A month would definitely not be too long for a relaxing visit to Sicily, but I really wonder whether you'd make it through 4 weeks before the heat seriously got to you. I'd fear the same problem in Puglia, and all the more so if you went to Puglia after a month in Sicily.
Thanks acraven! amazingly helpful thankyou. We do live in Singapore so are used to the heat but I understand what you are saying. Thankyou ..
That probably will help, but I'm from Washington DC, where it can be hot and humid for many months of the year, and I still found Sicily and Puglua pretty exhausting.
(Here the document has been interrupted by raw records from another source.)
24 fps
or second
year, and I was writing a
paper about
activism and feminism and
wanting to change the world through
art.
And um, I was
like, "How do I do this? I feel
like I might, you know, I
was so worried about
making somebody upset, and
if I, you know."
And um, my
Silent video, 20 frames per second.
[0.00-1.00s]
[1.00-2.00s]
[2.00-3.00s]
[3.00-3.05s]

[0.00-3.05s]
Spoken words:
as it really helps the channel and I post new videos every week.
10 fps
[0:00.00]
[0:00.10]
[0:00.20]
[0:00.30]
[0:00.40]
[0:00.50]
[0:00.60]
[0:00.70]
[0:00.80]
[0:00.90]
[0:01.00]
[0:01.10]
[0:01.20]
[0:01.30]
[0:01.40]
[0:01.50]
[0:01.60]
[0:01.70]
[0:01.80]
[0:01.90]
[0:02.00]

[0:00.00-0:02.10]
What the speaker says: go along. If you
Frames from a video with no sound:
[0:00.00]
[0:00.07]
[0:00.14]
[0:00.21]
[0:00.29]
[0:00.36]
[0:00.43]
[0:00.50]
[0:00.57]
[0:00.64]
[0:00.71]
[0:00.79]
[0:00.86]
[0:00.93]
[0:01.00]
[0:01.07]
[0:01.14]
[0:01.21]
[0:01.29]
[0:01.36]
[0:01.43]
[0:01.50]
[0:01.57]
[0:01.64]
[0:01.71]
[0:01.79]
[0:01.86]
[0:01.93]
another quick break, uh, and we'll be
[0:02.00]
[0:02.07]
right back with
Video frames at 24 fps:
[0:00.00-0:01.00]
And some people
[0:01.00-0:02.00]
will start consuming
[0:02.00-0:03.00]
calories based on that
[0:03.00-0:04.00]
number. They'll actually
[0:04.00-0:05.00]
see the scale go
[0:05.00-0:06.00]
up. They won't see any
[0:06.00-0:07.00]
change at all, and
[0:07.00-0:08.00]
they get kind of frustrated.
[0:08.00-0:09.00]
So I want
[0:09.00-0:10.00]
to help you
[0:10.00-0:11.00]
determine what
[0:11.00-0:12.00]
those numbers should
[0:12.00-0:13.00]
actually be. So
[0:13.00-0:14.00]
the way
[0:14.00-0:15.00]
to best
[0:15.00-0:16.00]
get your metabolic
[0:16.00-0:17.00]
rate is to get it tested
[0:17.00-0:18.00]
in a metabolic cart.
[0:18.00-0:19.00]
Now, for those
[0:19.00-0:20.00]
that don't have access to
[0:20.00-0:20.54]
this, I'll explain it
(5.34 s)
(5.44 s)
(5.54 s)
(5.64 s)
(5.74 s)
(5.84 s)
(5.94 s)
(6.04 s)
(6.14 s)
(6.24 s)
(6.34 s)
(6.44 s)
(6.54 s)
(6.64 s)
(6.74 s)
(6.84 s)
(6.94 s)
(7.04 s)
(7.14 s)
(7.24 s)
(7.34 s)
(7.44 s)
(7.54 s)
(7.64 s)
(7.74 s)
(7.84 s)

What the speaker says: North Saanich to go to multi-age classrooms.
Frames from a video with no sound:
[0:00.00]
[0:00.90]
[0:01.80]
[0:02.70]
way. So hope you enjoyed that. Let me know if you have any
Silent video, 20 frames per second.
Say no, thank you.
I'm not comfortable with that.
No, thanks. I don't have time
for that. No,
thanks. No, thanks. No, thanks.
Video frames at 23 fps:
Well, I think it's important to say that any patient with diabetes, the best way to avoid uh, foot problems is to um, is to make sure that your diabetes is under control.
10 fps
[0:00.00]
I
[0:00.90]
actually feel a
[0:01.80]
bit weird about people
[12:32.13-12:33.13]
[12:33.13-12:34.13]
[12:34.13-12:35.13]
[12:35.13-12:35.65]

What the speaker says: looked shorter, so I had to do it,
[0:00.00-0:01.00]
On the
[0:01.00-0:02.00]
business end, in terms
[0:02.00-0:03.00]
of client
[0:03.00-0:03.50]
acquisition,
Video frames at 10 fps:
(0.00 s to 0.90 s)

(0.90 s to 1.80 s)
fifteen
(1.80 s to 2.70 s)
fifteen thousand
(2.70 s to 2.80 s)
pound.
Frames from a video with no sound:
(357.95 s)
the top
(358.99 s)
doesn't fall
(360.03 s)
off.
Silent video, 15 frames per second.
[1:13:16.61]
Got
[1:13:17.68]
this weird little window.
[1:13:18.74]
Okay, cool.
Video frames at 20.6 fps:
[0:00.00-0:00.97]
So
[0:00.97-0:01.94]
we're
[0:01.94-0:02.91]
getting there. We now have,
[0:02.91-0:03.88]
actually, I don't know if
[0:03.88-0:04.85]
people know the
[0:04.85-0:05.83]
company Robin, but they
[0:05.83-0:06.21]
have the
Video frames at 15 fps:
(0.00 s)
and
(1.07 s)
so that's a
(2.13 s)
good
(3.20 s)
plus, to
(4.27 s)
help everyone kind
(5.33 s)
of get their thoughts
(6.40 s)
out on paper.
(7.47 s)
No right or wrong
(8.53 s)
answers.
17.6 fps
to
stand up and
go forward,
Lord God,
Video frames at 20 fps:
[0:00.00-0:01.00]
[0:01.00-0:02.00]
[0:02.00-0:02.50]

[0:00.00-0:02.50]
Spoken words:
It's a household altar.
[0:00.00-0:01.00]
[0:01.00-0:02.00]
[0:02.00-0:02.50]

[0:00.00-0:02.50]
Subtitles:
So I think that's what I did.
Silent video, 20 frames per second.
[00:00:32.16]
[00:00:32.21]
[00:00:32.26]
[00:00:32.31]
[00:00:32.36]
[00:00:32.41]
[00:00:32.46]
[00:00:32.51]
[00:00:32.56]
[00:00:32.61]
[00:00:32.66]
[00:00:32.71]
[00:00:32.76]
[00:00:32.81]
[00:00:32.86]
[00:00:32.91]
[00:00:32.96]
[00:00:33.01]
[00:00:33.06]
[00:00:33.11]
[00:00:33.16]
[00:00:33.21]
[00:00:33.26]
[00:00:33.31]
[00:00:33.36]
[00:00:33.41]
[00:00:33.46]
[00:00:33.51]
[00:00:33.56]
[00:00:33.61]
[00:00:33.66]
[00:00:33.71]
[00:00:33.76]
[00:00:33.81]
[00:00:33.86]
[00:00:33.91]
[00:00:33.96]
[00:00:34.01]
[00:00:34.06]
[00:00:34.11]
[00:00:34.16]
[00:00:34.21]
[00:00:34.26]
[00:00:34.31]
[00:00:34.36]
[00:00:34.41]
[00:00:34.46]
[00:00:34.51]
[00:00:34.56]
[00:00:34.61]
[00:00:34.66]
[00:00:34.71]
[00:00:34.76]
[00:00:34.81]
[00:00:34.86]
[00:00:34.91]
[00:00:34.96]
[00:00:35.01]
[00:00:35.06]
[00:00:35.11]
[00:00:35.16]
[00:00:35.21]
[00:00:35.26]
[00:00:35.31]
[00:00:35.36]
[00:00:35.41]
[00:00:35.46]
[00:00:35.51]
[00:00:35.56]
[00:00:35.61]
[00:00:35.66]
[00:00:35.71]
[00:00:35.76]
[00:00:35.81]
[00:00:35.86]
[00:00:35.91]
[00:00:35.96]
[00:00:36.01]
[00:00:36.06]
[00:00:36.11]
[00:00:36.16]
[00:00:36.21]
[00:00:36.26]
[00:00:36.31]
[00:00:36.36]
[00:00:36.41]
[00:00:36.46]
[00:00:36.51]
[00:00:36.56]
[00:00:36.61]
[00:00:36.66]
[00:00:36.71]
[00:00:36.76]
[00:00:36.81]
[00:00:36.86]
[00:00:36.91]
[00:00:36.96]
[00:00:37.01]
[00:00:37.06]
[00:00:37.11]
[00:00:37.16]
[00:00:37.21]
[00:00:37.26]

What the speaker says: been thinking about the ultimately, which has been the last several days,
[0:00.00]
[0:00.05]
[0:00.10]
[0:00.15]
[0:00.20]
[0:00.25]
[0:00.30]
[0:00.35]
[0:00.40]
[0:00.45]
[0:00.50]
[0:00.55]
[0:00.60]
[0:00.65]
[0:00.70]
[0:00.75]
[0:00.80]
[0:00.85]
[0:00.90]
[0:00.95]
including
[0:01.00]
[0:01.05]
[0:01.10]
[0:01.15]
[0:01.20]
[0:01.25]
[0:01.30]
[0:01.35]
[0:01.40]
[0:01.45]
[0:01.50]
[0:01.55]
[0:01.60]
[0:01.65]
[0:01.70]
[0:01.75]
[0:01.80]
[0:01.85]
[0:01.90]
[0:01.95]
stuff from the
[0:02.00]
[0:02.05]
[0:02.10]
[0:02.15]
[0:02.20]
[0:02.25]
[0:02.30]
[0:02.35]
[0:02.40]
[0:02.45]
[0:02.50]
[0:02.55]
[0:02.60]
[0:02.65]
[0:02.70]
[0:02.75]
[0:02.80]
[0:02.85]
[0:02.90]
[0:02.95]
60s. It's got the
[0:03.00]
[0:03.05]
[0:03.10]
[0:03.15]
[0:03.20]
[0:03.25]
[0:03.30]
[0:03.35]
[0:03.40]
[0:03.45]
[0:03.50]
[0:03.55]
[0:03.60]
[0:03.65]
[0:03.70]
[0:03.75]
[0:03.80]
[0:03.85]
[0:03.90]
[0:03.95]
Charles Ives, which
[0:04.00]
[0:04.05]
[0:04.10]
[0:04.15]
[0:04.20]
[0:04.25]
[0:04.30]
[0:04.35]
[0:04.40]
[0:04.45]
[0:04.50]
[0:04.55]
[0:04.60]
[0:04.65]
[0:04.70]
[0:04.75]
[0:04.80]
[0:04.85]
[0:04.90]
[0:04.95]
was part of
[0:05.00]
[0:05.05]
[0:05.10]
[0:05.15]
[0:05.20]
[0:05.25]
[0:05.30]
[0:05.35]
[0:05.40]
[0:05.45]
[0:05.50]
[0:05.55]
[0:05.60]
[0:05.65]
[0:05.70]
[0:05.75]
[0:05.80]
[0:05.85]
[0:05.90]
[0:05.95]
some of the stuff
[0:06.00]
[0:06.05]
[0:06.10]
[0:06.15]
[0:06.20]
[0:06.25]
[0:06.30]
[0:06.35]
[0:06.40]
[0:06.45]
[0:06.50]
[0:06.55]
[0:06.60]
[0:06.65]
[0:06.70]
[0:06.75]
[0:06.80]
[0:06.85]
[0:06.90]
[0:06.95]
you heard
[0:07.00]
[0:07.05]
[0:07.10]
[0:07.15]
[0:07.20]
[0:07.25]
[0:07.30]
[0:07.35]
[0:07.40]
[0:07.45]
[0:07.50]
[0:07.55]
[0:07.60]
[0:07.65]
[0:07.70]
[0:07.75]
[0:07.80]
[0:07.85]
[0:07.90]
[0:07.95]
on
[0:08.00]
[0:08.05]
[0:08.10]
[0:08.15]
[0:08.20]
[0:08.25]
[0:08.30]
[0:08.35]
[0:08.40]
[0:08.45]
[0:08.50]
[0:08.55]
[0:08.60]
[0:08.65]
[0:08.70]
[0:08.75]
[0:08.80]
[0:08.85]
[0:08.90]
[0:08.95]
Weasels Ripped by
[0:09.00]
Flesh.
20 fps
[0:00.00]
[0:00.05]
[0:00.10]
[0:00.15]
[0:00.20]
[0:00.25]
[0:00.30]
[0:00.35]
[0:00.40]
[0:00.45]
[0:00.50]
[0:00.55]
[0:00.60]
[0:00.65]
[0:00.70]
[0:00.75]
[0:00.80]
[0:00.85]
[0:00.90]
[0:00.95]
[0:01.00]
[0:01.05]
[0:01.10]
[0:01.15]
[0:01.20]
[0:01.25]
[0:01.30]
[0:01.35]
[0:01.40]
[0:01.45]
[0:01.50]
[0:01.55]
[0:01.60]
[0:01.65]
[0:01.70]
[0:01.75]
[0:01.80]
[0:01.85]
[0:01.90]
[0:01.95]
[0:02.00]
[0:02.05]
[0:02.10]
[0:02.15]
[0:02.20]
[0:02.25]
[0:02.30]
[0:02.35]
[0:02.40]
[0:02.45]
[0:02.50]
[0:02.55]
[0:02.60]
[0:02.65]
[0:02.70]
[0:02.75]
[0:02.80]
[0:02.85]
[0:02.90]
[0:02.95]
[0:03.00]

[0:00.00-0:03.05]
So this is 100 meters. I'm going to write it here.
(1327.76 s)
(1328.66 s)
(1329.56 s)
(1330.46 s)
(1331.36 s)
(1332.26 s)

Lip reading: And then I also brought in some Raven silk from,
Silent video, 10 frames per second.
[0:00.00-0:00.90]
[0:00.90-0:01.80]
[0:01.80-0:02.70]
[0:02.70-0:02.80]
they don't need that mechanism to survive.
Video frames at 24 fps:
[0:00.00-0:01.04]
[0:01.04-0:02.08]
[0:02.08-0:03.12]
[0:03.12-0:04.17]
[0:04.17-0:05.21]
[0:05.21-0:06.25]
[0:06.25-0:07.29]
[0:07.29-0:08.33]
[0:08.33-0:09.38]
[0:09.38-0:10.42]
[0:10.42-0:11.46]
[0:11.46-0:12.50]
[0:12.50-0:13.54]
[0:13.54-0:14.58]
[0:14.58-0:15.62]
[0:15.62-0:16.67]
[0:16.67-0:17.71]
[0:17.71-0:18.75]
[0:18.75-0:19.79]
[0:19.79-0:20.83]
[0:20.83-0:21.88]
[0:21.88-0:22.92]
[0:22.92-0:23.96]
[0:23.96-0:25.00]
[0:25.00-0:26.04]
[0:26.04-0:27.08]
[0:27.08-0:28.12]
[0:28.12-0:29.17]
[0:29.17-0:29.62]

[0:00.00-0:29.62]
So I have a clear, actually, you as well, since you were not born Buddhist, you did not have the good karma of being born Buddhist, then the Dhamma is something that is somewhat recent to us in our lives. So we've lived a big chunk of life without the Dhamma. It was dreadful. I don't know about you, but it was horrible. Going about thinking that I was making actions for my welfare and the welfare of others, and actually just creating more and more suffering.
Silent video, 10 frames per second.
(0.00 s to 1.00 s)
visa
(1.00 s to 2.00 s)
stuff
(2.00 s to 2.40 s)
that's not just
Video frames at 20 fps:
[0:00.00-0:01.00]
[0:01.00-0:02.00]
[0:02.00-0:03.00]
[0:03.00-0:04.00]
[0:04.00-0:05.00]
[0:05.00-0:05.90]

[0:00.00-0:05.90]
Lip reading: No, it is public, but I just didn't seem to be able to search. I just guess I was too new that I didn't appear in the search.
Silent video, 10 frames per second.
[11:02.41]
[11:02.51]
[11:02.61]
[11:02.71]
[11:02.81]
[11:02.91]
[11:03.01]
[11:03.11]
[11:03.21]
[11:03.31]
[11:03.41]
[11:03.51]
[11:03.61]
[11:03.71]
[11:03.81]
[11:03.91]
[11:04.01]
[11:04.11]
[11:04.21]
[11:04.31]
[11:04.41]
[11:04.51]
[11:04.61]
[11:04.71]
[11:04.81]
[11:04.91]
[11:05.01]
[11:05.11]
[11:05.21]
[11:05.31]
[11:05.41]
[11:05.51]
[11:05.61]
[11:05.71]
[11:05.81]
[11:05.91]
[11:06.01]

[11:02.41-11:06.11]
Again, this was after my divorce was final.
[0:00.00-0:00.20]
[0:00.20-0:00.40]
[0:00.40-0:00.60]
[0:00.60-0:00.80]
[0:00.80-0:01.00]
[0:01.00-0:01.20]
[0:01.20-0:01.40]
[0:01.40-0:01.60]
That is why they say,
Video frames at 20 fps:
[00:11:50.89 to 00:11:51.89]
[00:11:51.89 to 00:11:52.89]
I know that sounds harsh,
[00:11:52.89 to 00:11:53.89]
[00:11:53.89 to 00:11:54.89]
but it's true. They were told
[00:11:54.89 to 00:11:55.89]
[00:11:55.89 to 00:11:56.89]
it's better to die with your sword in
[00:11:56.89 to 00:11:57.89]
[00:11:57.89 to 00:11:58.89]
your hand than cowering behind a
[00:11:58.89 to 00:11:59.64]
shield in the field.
At home I'm in an air-comditioned apartment, air-conditioned stores, air-conditioned restaurants and air-conditioned museums for most of the day. If I want to go somewhere 2 or 3 miles away, I hop on the air-conditioned subway system. It's not the same as being a tourist in Southern Italy.
Having a car would be helpful, because you wouldn't be standing outdoors at uncovered bus stops, waiting for a bus to take you to the next town. Intercity buses are generally not very frequent, and few of them are on the road on Sunday.
Lynmantle, we are swim people also. (We rented our own small boats in both Cinque Terre and Lake Como. The CT boat was wonderful choice for avoiding day crowds.)
In Sicily, we stayed in Cefalu and took a day train trip to Palermo for a food tour. The beach at Cefalu is perfect for swimming. Warm gorgeous water. We had a balcony apt (too hot during the day to sit on the balcony but gorgeous at night). We swam daily there.
We drove south after that and stayed in Scicli, which fulfills your desire for a quaint town, to be near the coast. One of our days we drove 15 minutes and walked the beach and swam. It was bizarre because there were multiple cabana type places all lining the beach, and all closed! This was a Saturday morning in September, so warm and perfect beach weather yet nothing was open. There were a few people on the beach, but maybe Covid had closed all these mini businesses, rather desolate feeling!
Our Scicli apartment: (absolutely a true art-filled bargain) was called Athena's Rest (on Air bnb)
and our Cefalu place, also with terrace, was called Orlando apartment, also on Air bnb. Let me know if you need the links.
P.S. I do agree with Acraven about the heat, but we try to go out early and rest during the late afternoons when the heat is worst, then venture out in the early evening...and sometimes you can't choose the month, so I say go for it!
Be aware that most car rental companies do not allow taking cars to Sicily from the mainland. We into Catania and rented a one way car to Palermo. Was wonderful exploring Sicily. If you will then be traveling to Pugila, you could fly to Baru and travel to Lecce by bus or train. We found parking in Lecce to be a hugh headache.
Becky, Avis allowed us to take the rental from mainland on car ferry to Sicily and back. But you're right, it's worth checking.
And we also had a huge headache parking in Lecce. The meters and the parknow app did not work. There was a "gentleman" cruising around the parking lot, he yelled at us for no placard, we explained we could not seem to pay, and he waved us on without us paying. We were afraid to come back, but our car was safe and sound when we did! whew!